■ **REQUIRED WORK**
Set down every record below exactly as it stands, leaving out the pictures.

┌──

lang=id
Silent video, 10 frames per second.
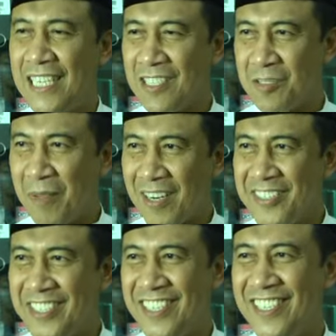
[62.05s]
yang smart
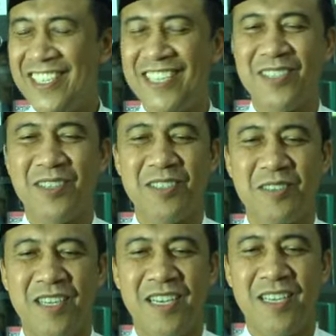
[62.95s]
city atau
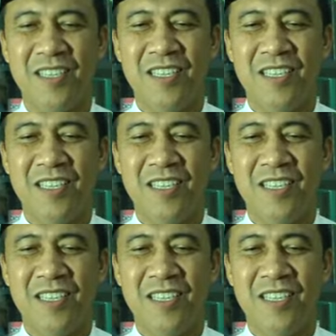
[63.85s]
uh,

└──

■ **EXPECTED OUTPUT**
lang=id
Silent video, 10 frames per second.
[62.05s]
yang smart
[62.95s]
city atau
[63.85s]
uh,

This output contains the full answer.